What to work on. When the line containing "[27:50.88-27:51.95]" is found in the data below, copy it and each line after it through the line containing "[27:59.41-28:00.48]", exactly and with no others.

Supplied material.
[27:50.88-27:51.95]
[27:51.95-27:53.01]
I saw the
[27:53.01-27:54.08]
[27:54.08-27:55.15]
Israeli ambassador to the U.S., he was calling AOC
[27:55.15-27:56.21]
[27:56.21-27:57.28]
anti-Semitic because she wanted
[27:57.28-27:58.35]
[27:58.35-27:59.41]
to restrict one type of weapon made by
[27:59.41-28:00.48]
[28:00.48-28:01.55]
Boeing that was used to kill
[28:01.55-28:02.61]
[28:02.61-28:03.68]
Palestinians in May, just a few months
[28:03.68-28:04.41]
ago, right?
---
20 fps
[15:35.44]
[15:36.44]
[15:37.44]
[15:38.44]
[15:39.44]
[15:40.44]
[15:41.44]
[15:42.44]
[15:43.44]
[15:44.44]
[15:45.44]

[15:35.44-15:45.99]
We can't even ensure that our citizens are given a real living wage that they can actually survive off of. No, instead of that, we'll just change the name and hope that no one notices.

Answer.
[27:50.88-27:51.95]
[27:51.95-27:53.01]
I saw the
[27:53.01-27:54.08]
[27:54.08-27:55.15]
Israeli ambassador to the U.S., he was calling AOC
[27:55.15-27:56.21]
[27:56.21-27:57.28]
anti-Semitic because she wanted
[27:57.28-27:58.35]
[27:58.35-27:59.41]
to restrict one type of weapon made by
[27:59.41-28:00.48]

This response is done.